Despite my optimism are very attentive to the quality of life and how its level is being lowered in Eastern Australia. I think the first environmental degradation hurt people. With urbanisation came the mania for power el'avarizia. Now we are spreading the private quarters, with magnetic keys to enter and armed surveillance of all kinds. All now want to possess, not to be! How trascrivo on this canvas? First, I must say that I do not know anything, at the beginning, as the work will be finished. Using several different techniques, but often from birth layers of acrylic color. It is a colour that dries very quickly and lends itself to my painting emotional. A painting usually begins with a hand of fund which started a narrative. Hands subsequent color highlight specific details of the design. Continuous so even twenty times and eventually the original idea, as expressed on the first layer of color is completely changed. Often working on series of paintings on a single instead. Seascape 1-5 is an example of this technique. As soon as I reach the emotional intensity I try I will stop and start another glimpse.

SEMANTICA OCEANICA by Nicola Zanella (continued)
In this case the scenes revolve around the large sedimentary rocks that are on the beach. The call Coffee Rocks and are the last survivors of past eras in which this was all swamp. I like to see how they are covered by sand and discoveries every season and how people avoid or walk over there depending on the tide. It is an experiment in "morfing" between people and nature in which I, as the author, sparisco almost completely. I am not at all egotico with my art. The ideas are out for themselves in three dimensions as in dreams Aborigines. I am just a channel through which the art materializes, I am a brush that manages other brushes. I myself I am amazed! It's like when you have to take a wave and decide whether to go right or left. The movement happens in an instant and has to be perfect otherwise lose the wave or, in my case, the energy of the picture.

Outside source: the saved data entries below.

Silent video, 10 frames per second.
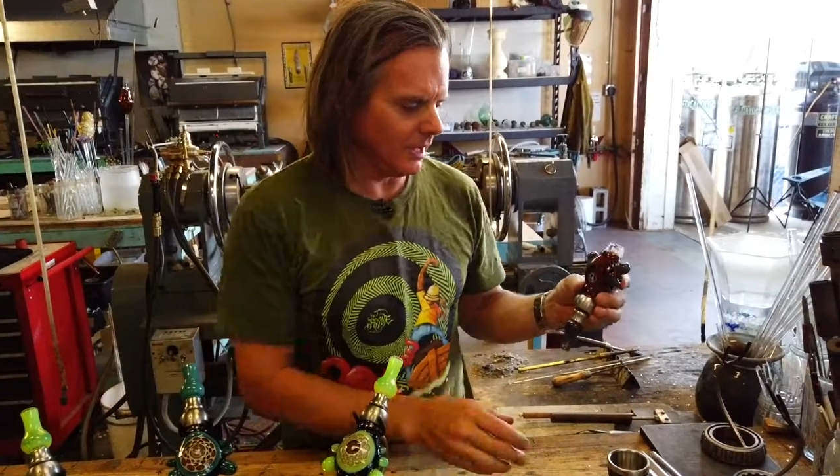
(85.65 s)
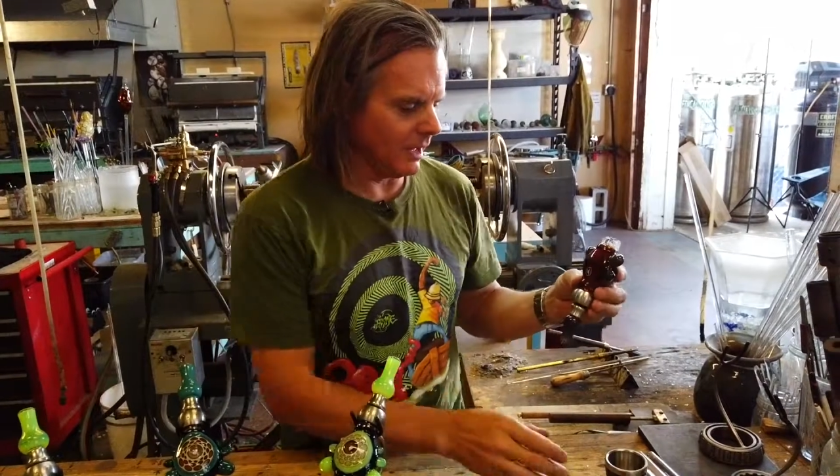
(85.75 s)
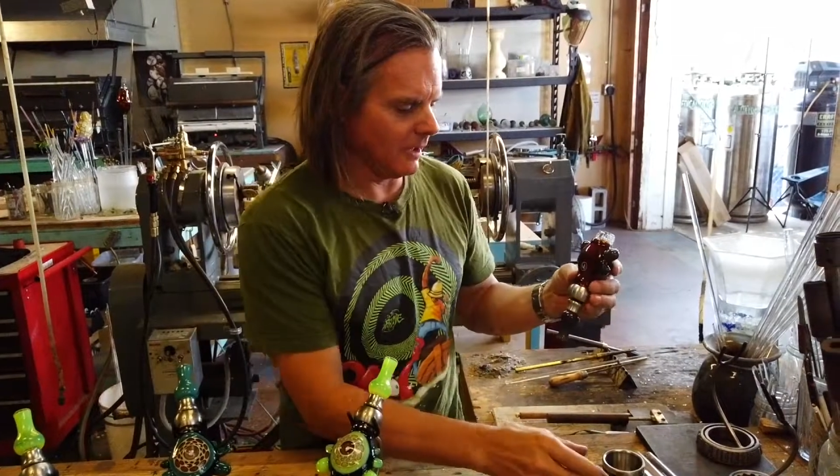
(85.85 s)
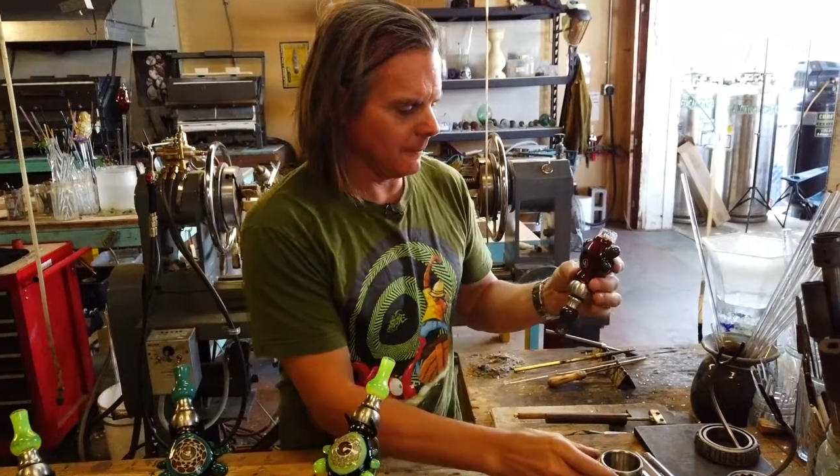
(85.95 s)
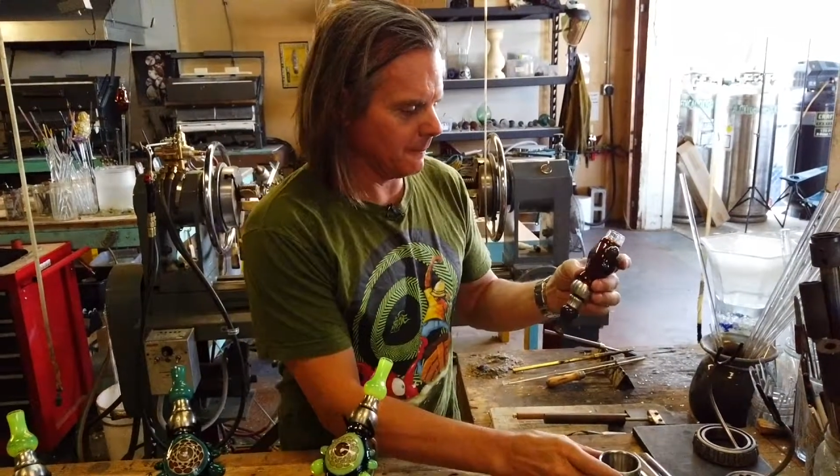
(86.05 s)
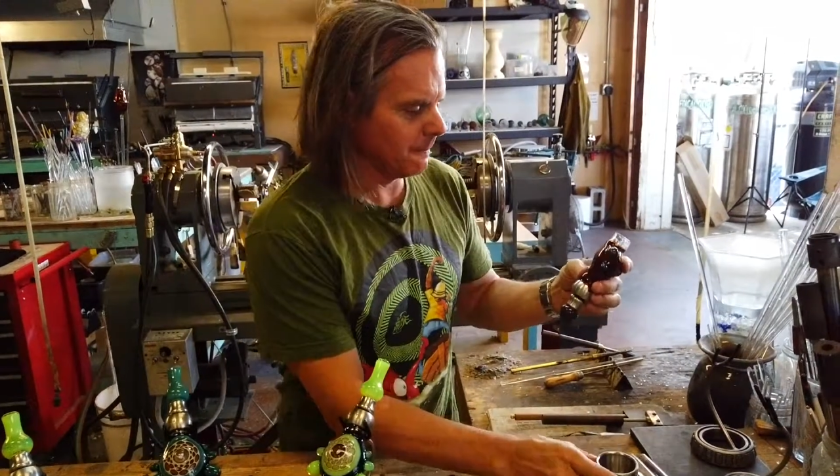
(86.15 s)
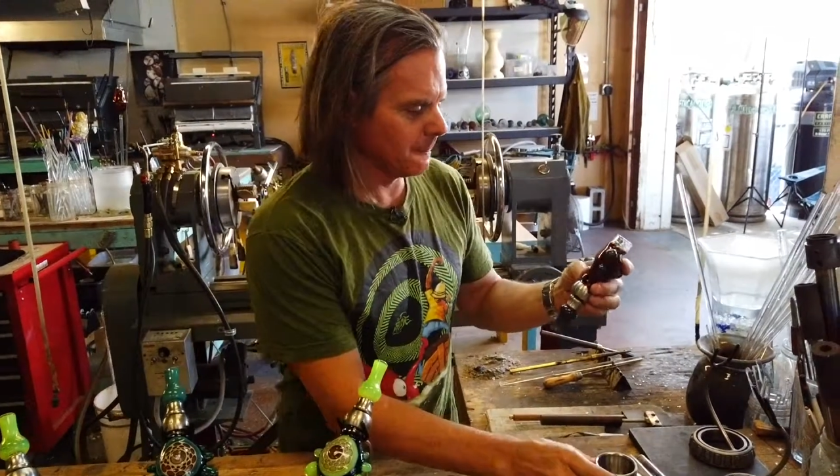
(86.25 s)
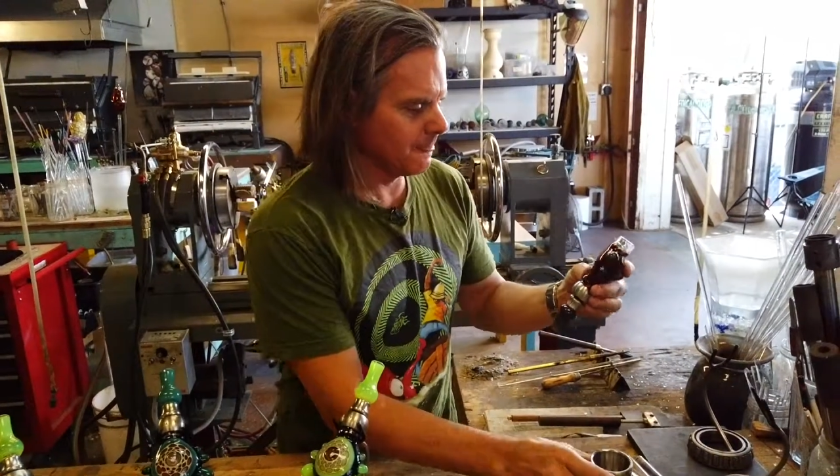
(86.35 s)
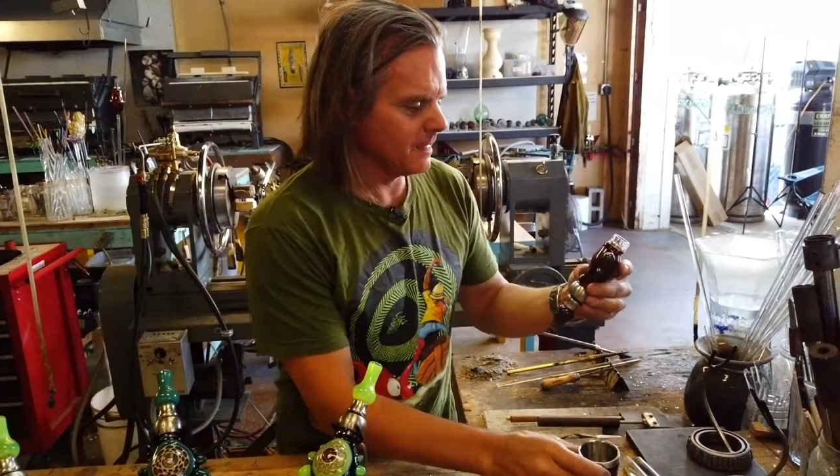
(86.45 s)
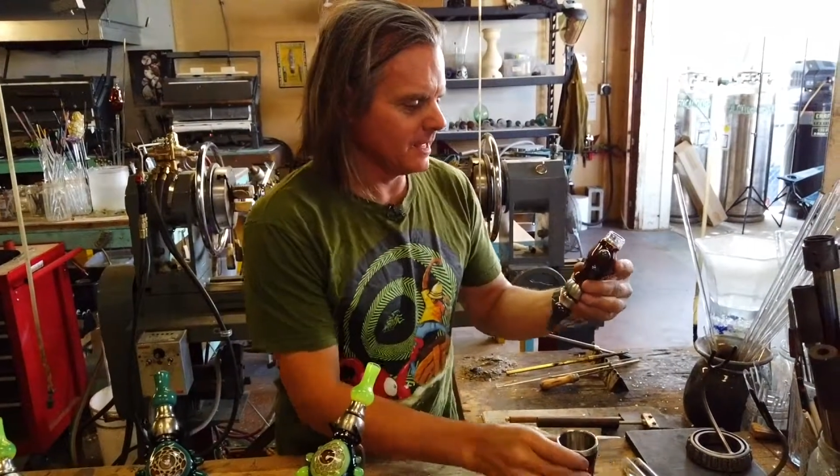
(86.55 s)
Um,
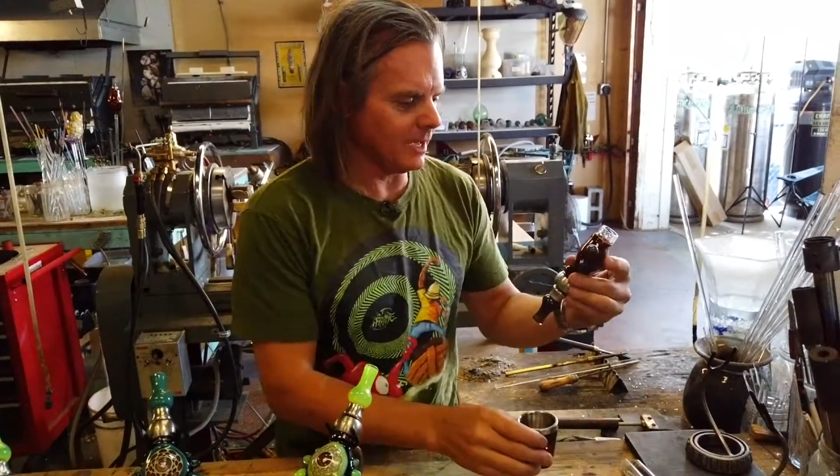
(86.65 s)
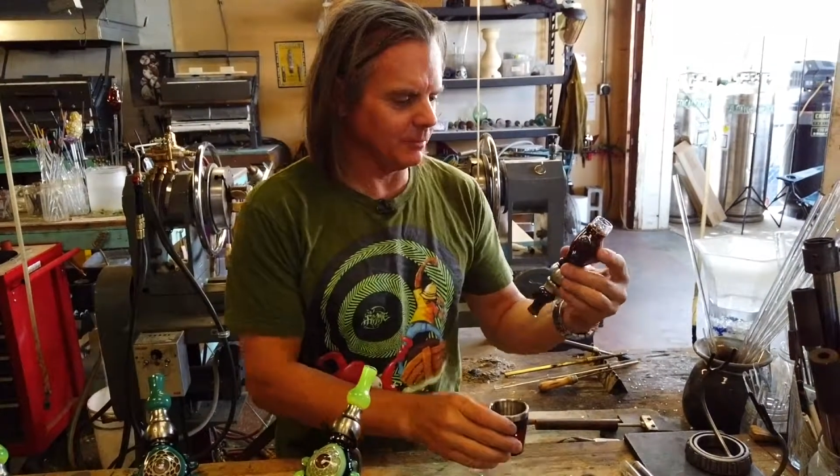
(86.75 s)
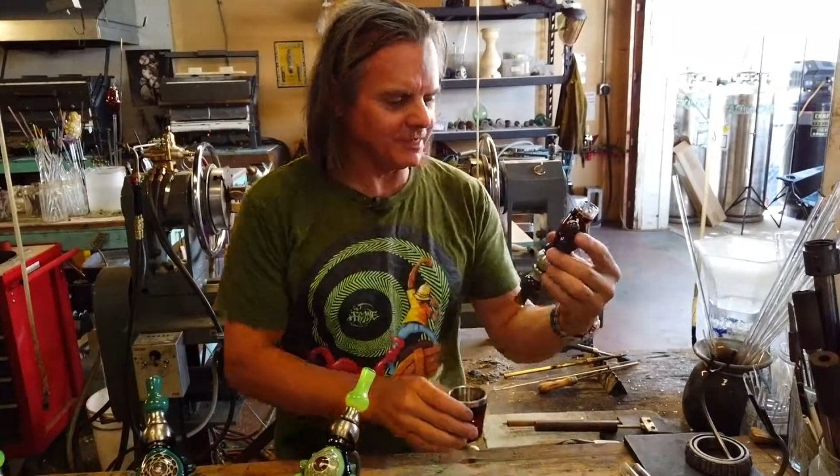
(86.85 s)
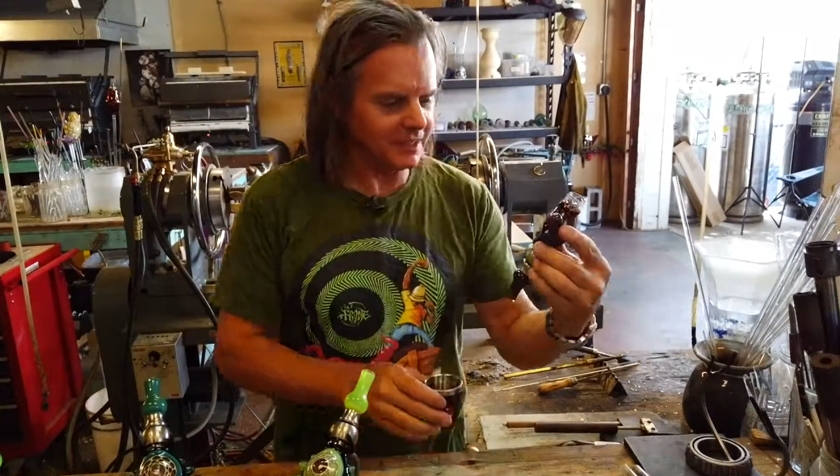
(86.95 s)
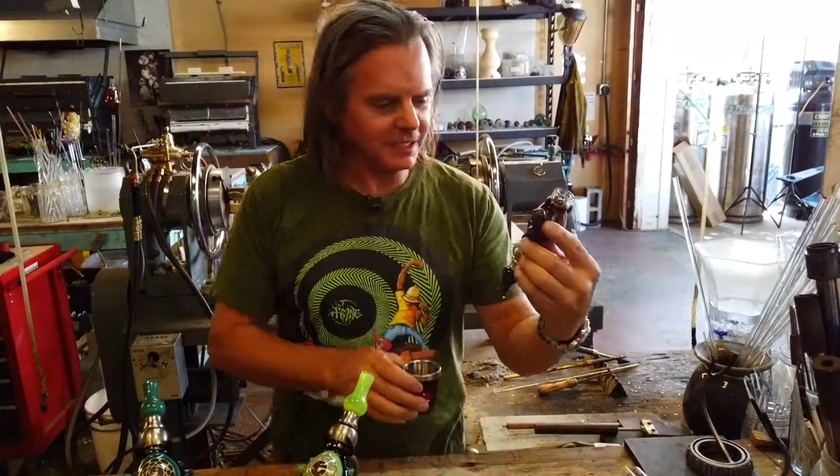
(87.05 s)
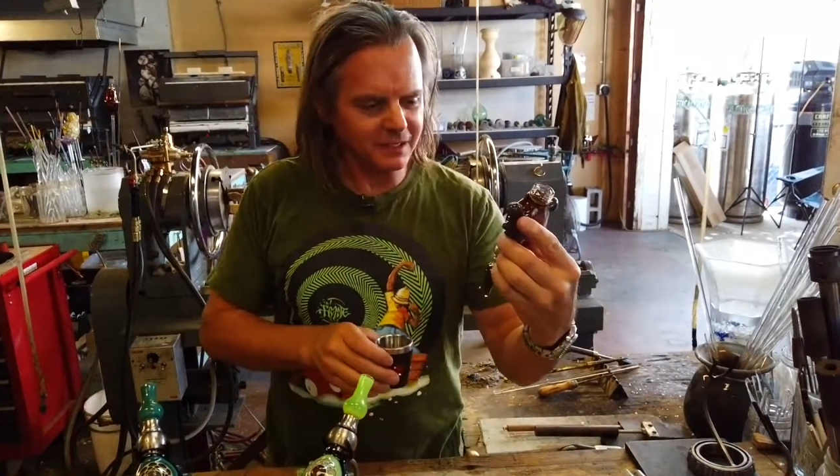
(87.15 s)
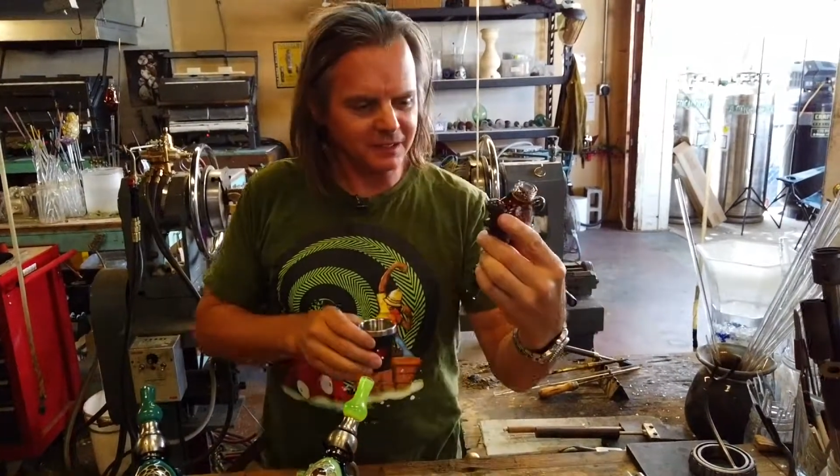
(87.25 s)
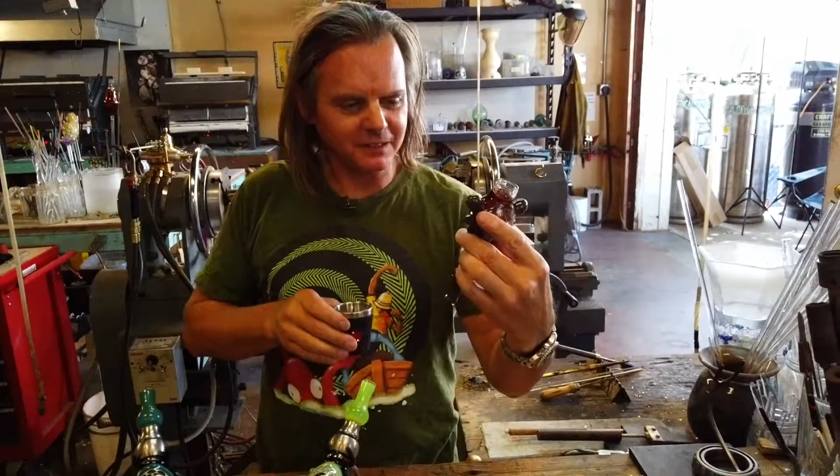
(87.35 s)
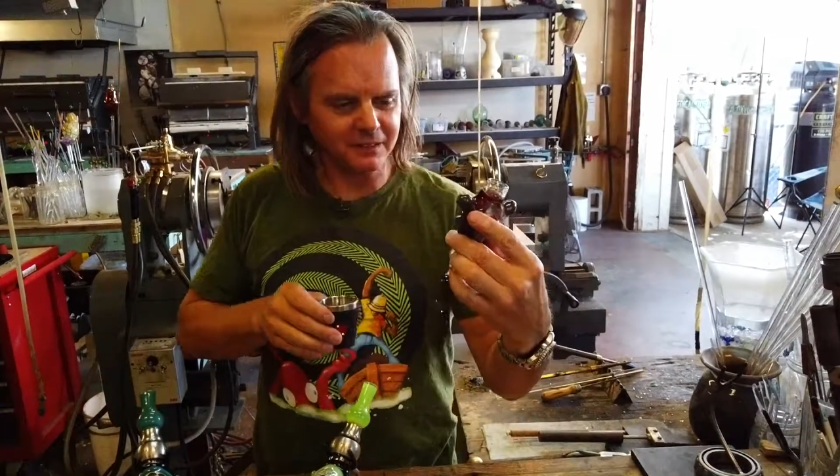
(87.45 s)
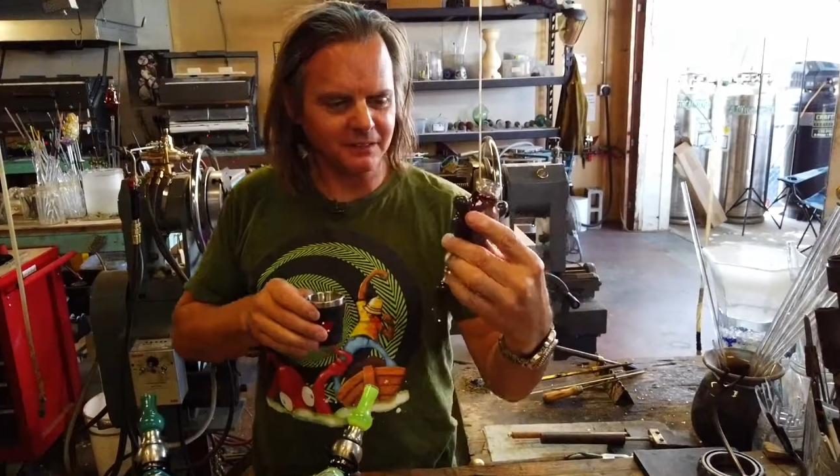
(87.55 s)
and with
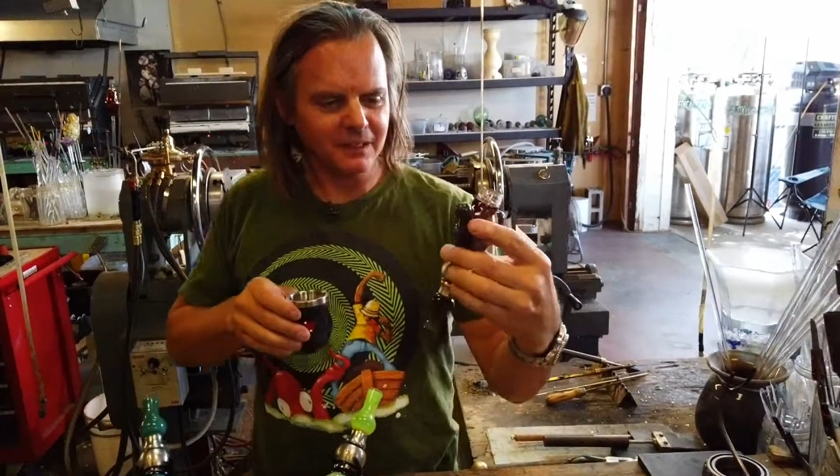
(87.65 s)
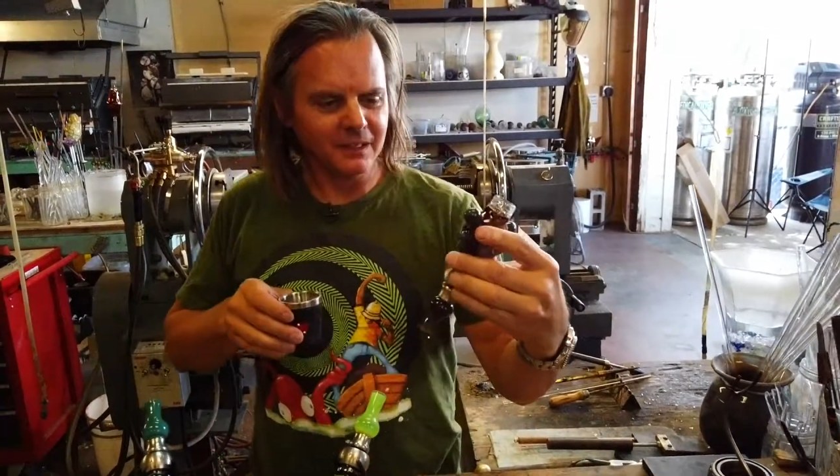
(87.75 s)
these,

And how do you think that Italy can help in this search your art?
An American friend of mine who lived in Ravenna I spoke of Cooperativa of Mosaic, its restoration work and his artistic production. Their techniques would be well on my works so I started a collaboration with them that I hope mature since my months in Italy. I often being contacted by individuals or institutions to set up large works. The fact that you can count on me specialists Italians opens new horizons. They are at a time when I am turning the page artistically, and I need to explore different media. Another thing that fascinates me of is the fact that much of the artistic production, it is still made by groups of people, such as craft shops. I attracts art without "signatures", the one made to improve the lives of many people and not for glorificarne one and I think that Italy is the perfect place for this. If the waves continue to be entertaining today as I touch their stay longer than three months budgeted!